Da tali elementi, dunque, di cui l’appellante non fornisce un’adeguata smentita, deve necessariamente dedursi -OMISSIS-.

Per l’effetto, non appare destituita di fondamento la valutazione negativa compiuta dall’Amministrazione di detti fatti, specie con riferimento alla incompatibilità di tali circostanze con i compiti di estrema delicatezza svolti dall’appellante nell’ambito della sua attività presso la casa circondariale, -OMISSIS-.

Ne discende che correttamente l’Amministrazione procedente ha rilevato la frattura del rapporto fiduciario -OMISSIS- e altrettanto correttamente ha posto questa frattura a fondamento del provvedimento di inibizione dalla struttura carceraria, anche per evidenti – e condivisibili – ragioni di carattere prudenziale e di prevenzione, a tutela dell’attività di recupero e riabilitazione compiuta nei luoghi di reclusione.

Alla luce di tali considerazioni e con particolare riferimento al primo ordine di censure sull’omesso rilievo, da parte del giudice di primo grado, dell’assenza di motivazione del provvedimento impugnato, deve rilevarsi che al contrario il Tar ha correttamente approfondito i presupposti di fatto e di diritto posti a base dello stesso.

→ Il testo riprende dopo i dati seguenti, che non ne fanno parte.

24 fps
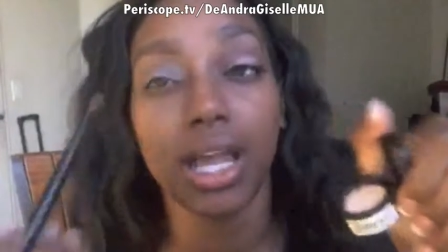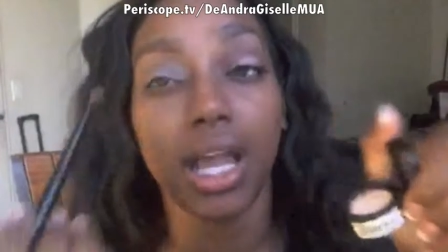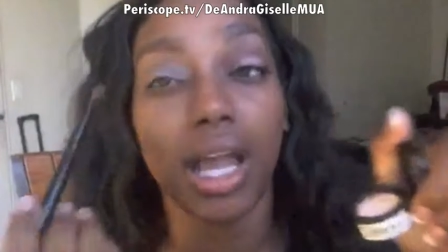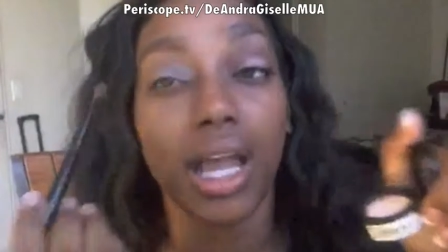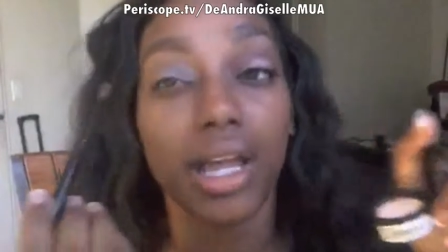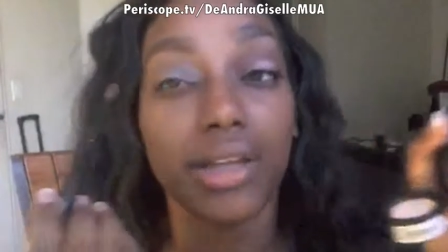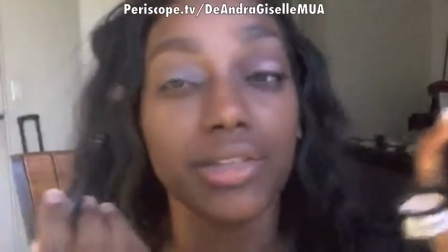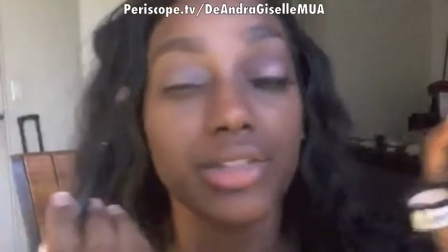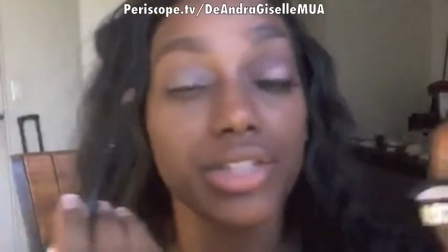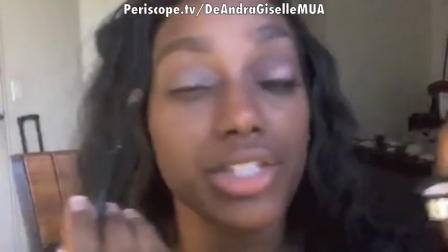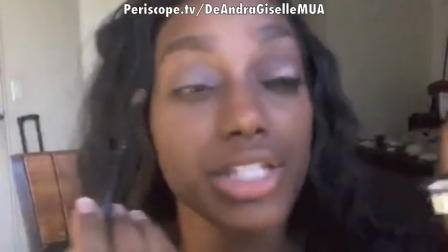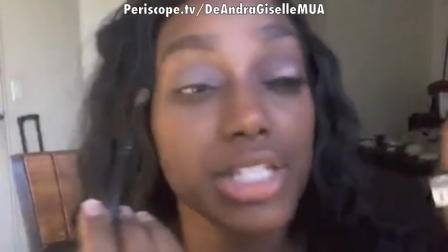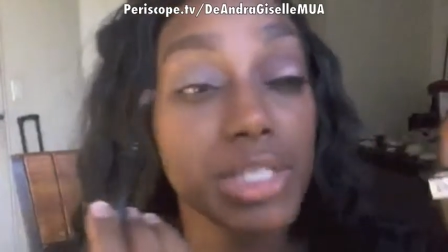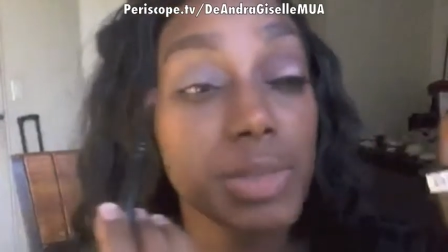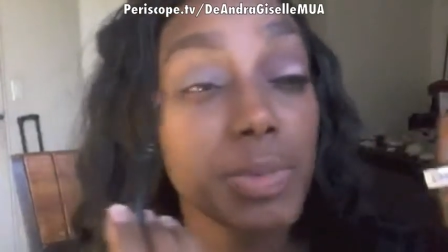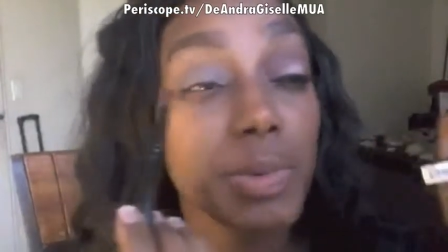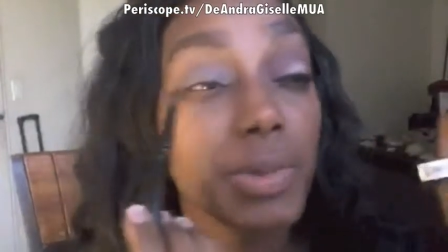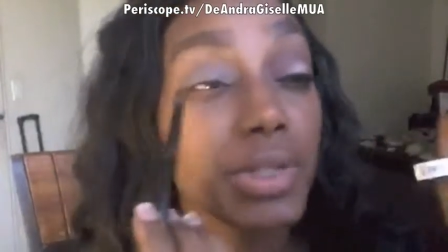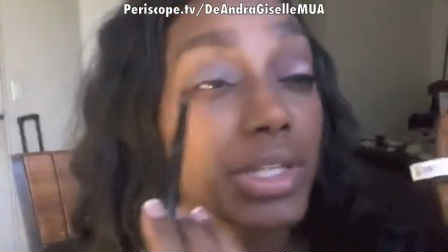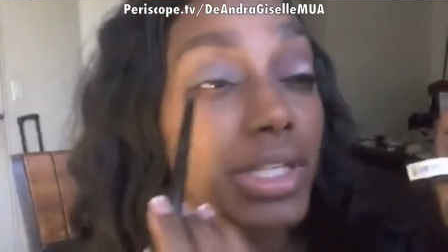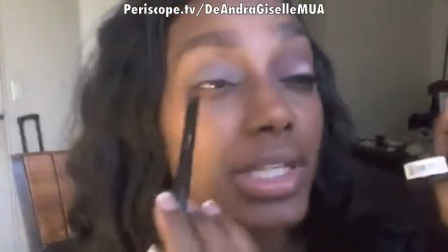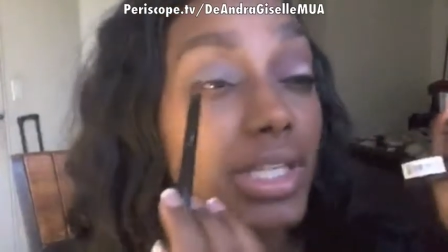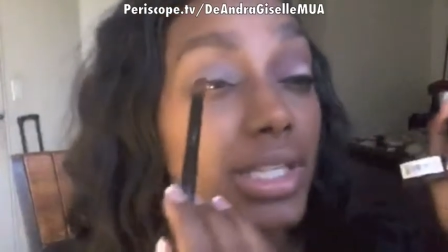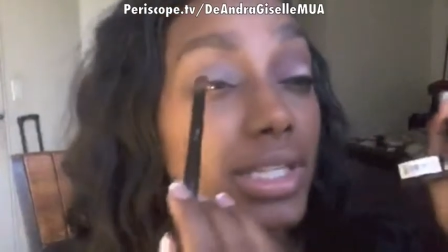and just
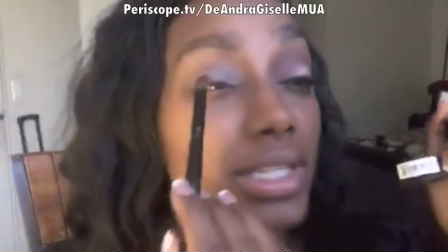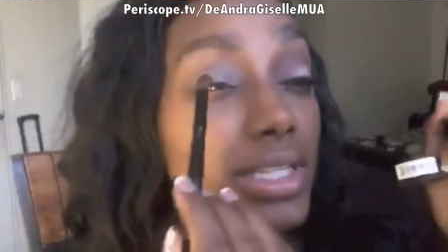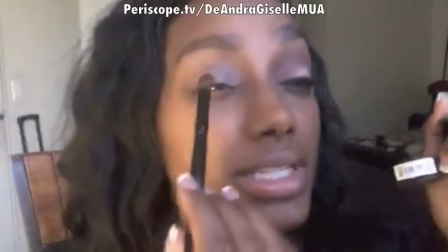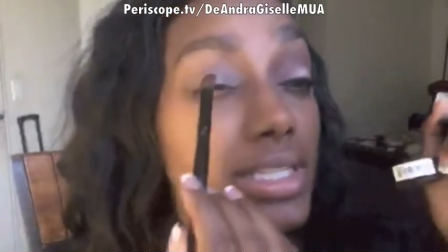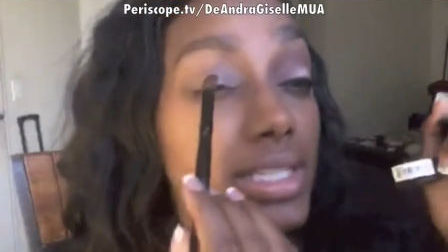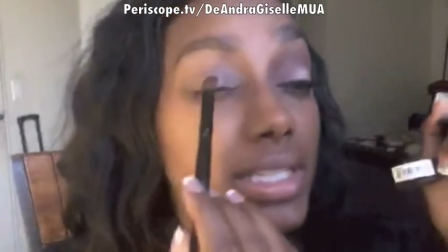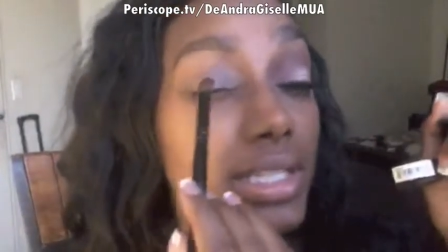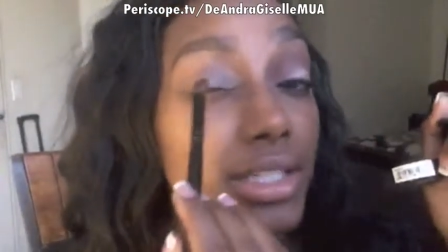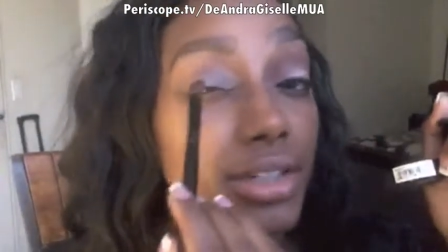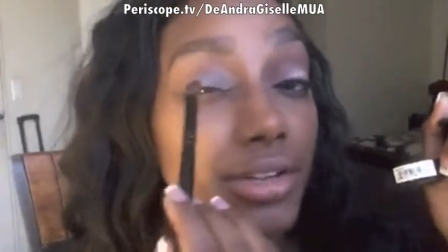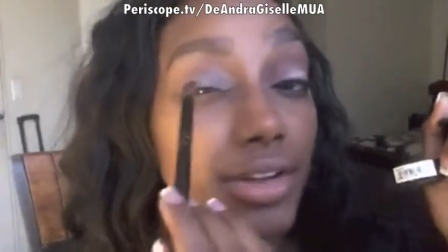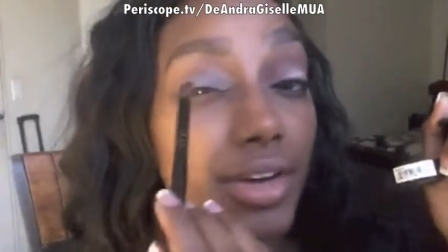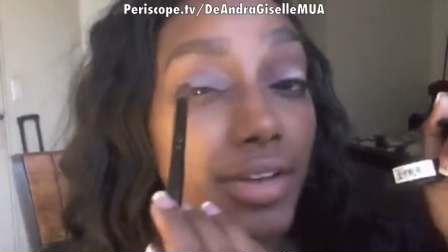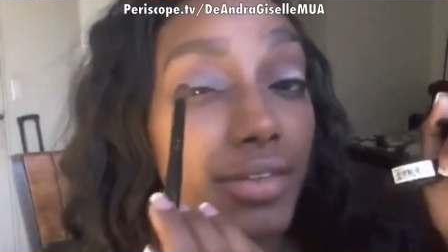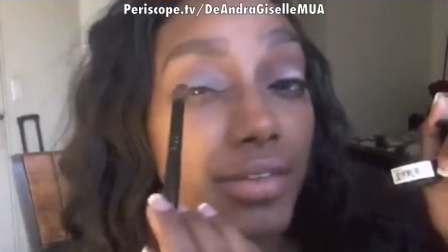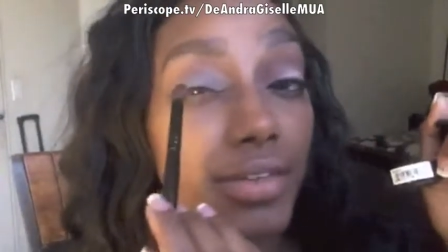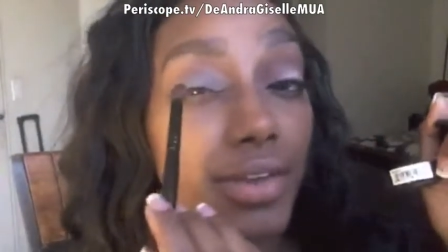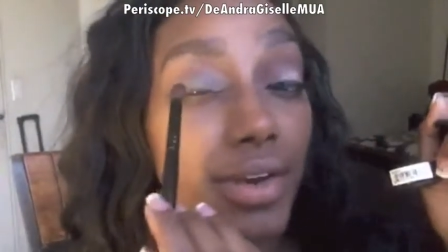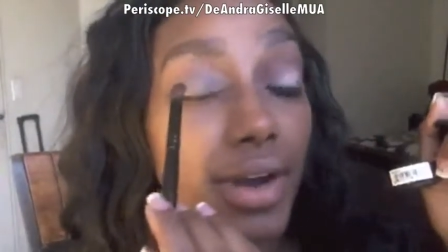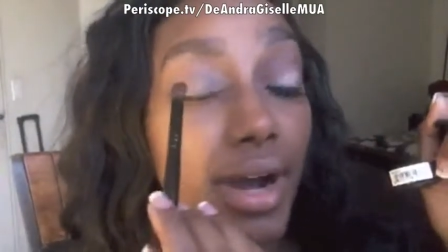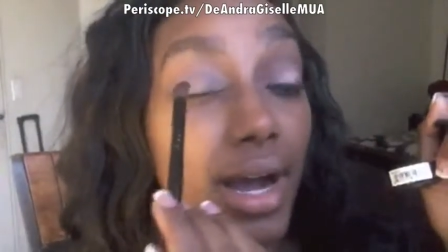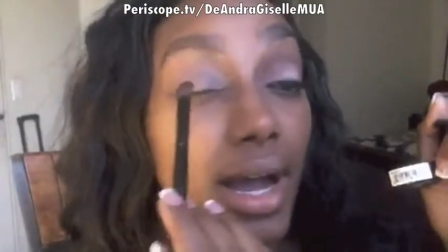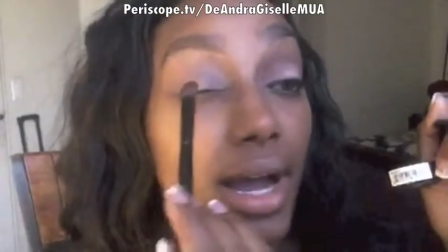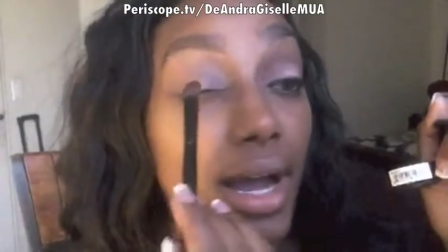put it in the center of
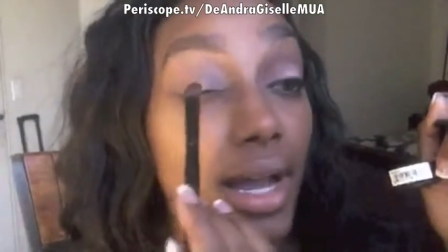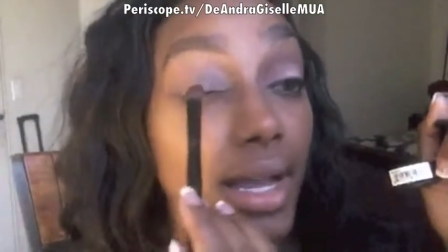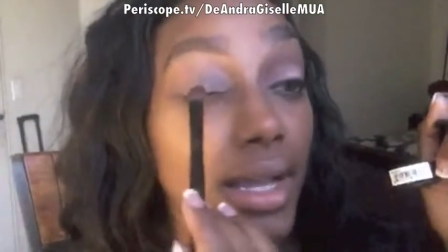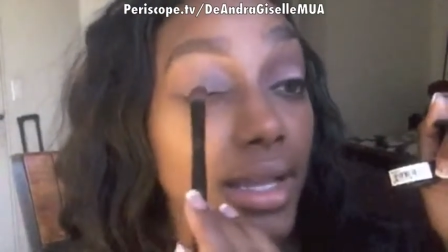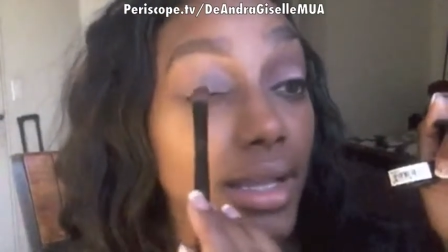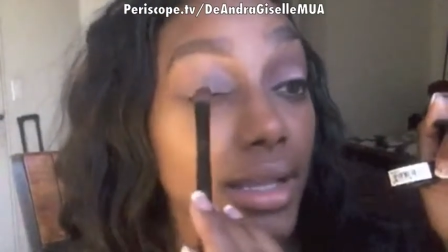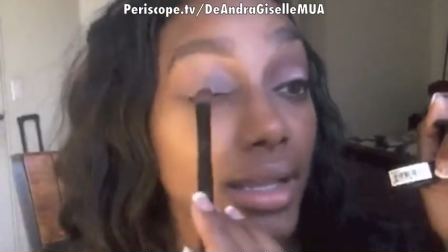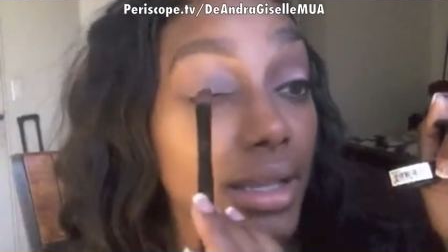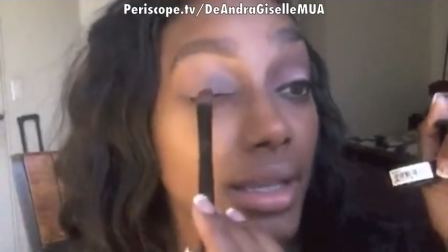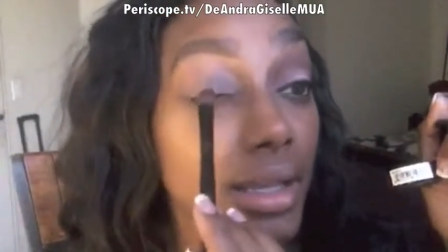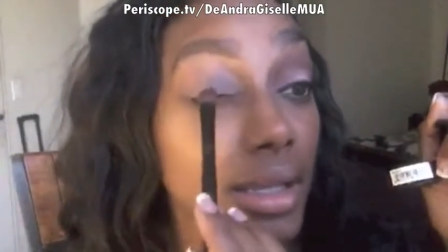your eye.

2. Le questioni vagliate esauriscono la vicenda sottoposta alla Sezione, essendo stati toccati tutti gli aspetti rilevanti a norma dell’art. 112 c.p.c.. Gli argomenti di doglianza non espressamente esaminati sono stati, infatti, dal Collegio ritenuti non rilevanti ai fini della decisione e, comunque, inidonei a supportare una conclusione di segno diverso.

3. Ne discende, in conclusione, che la sentenza impugnata merita conferma e l’atto di appello deve essere respinto.

Le spese e gli onorari del giudizio possono essere compensate tra le parti in causa.